** RECORDS TO PROCESS **
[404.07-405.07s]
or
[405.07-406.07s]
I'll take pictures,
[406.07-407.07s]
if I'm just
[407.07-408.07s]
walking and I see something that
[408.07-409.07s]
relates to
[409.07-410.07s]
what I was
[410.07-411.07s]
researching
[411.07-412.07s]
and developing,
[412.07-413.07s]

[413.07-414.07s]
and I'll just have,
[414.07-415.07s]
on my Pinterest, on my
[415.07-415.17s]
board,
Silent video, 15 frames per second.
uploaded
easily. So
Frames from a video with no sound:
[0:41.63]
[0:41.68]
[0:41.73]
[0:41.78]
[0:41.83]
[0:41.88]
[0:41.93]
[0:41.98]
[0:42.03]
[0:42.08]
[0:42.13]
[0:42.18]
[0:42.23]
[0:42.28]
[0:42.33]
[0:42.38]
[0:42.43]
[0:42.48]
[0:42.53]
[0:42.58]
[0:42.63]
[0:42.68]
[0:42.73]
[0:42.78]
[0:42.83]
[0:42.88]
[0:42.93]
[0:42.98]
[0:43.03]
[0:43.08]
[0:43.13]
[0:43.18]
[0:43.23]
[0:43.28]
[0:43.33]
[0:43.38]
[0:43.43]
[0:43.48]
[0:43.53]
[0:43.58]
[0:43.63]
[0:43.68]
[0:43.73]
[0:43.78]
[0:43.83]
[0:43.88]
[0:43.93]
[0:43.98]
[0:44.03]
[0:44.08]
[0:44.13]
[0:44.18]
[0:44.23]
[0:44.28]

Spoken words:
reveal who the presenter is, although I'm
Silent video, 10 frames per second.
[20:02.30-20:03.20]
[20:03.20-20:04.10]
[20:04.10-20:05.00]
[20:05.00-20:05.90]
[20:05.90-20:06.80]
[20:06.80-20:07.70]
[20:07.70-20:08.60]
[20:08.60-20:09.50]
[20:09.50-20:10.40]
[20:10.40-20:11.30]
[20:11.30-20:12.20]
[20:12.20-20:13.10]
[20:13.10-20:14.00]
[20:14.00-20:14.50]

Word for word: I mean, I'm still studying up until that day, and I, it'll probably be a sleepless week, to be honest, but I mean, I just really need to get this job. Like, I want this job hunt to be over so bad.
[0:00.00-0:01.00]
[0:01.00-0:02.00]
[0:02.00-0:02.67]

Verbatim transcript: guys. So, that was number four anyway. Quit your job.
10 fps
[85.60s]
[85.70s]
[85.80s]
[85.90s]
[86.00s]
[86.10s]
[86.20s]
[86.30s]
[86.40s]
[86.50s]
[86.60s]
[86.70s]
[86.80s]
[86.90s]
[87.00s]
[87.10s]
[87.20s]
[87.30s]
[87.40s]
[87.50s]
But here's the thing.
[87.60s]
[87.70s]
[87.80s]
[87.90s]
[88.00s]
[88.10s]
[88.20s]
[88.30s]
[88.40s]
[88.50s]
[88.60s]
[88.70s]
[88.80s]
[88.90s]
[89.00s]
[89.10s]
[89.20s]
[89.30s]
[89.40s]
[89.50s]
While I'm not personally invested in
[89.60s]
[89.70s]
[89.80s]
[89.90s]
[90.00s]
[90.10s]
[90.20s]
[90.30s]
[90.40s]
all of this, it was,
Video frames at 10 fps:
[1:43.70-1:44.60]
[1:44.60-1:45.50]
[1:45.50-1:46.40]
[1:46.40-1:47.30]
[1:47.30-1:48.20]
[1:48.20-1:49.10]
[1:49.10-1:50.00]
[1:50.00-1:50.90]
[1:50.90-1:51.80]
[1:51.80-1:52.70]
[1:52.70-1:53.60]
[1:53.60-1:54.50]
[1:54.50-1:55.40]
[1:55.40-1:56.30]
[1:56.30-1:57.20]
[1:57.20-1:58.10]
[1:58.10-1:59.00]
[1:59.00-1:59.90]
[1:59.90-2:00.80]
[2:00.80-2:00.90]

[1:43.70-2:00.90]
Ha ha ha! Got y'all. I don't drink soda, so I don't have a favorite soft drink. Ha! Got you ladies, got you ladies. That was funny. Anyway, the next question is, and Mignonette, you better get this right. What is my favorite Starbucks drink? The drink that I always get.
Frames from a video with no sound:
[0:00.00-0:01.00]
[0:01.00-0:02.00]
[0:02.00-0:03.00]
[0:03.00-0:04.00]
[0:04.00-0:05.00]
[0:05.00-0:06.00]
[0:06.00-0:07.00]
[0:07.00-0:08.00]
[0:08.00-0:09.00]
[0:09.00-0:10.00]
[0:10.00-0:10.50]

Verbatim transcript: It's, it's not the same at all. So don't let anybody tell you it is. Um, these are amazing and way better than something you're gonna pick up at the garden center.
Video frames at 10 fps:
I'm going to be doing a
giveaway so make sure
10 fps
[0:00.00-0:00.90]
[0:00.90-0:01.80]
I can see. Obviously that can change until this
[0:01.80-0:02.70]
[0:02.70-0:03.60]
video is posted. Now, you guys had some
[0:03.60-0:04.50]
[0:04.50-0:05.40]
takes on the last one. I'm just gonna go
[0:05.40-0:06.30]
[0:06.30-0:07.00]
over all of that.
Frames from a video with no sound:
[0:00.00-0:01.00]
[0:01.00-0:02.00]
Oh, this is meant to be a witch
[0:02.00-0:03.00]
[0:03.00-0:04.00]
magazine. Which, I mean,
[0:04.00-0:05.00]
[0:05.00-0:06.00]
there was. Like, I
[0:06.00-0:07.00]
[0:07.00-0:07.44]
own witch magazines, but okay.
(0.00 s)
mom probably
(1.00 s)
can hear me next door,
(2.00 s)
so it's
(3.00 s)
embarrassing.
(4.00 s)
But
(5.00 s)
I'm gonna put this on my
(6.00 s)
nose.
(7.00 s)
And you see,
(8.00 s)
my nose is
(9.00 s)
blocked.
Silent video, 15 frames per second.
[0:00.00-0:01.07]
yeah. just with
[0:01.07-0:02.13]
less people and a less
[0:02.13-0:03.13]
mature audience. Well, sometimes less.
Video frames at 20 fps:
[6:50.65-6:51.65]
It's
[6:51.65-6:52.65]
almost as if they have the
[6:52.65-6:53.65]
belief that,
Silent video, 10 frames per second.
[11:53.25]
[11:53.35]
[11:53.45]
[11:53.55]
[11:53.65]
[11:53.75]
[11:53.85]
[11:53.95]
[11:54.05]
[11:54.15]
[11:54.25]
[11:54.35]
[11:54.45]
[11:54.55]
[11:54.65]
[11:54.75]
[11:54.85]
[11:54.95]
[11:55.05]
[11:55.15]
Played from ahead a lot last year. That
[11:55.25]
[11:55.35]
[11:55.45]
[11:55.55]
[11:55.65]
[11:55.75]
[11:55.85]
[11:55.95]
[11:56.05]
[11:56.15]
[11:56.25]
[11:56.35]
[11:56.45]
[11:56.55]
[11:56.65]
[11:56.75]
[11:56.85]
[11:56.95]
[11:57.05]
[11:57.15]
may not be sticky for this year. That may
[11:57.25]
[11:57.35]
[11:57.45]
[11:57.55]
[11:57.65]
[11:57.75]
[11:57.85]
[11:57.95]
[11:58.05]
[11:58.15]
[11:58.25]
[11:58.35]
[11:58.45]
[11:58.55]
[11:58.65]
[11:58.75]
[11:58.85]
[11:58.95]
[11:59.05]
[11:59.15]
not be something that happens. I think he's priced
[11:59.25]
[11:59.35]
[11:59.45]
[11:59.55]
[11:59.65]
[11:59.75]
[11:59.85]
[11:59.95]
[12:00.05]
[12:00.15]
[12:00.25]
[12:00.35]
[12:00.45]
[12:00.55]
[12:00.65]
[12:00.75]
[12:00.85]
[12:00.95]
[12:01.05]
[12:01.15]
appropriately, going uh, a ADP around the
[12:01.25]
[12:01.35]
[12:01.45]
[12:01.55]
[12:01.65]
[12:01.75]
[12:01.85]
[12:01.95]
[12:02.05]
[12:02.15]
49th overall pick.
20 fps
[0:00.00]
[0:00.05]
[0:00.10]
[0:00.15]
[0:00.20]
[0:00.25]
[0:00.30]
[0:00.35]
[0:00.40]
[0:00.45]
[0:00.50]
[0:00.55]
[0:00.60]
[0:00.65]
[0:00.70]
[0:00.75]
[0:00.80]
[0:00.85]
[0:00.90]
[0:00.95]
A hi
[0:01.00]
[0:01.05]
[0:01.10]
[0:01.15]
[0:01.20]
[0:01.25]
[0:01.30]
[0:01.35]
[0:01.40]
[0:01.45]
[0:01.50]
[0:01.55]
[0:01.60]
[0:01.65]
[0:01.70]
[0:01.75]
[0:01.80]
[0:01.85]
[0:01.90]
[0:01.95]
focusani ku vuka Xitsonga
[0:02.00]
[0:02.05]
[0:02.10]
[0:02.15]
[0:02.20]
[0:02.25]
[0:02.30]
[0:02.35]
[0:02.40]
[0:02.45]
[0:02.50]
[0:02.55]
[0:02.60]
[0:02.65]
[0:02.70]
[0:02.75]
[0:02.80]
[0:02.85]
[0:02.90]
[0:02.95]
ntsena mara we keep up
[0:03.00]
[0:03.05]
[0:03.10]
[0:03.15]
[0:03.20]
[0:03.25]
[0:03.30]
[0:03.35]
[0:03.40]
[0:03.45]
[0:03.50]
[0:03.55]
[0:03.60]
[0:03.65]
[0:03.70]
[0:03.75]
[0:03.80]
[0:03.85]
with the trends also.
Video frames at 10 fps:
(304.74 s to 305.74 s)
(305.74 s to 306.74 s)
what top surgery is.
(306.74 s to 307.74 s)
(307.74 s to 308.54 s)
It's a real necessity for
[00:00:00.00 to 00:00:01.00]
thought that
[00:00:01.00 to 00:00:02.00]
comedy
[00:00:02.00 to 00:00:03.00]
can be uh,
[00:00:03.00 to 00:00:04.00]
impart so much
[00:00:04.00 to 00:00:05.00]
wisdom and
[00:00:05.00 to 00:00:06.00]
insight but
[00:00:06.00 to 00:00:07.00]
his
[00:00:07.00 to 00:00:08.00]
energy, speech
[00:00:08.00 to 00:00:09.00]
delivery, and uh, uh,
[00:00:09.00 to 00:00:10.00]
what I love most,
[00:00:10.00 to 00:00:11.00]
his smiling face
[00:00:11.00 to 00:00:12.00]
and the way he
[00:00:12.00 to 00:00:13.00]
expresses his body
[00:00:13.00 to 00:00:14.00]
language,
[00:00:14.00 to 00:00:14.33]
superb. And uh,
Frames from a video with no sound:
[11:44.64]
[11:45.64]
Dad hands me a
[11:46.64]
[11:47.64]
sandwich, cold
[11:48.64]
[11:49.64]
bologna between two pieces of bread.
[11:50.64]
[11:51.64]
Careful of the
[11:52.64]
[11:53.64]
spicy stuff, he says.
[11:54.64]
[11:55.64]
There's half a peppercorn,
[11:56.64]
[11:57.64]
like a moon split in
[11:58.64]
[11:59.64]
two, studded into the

** TO DO **
Nothing should appear in the answer except the lines above from the line with "[20:12.20-20:13.10]" through the line with "[0:02.00-0:02.67]", both included, written out exactly.

** REPLY TO THE TASK **
[20:12.20-20:13.10]
[20:13.10-20:14.00]
[20:14.00-20:14.50]

Word for word: I mean, I'm still studying up until that day, and I, it'll probably be a sleepless week, to be honest, but I mean, I just really need to get this job. Like, I want this job hunt to be over so bad.
[0:00.00-0:01.00]
[0:01.00-0:02.00]
[0:02.00-0:02.67]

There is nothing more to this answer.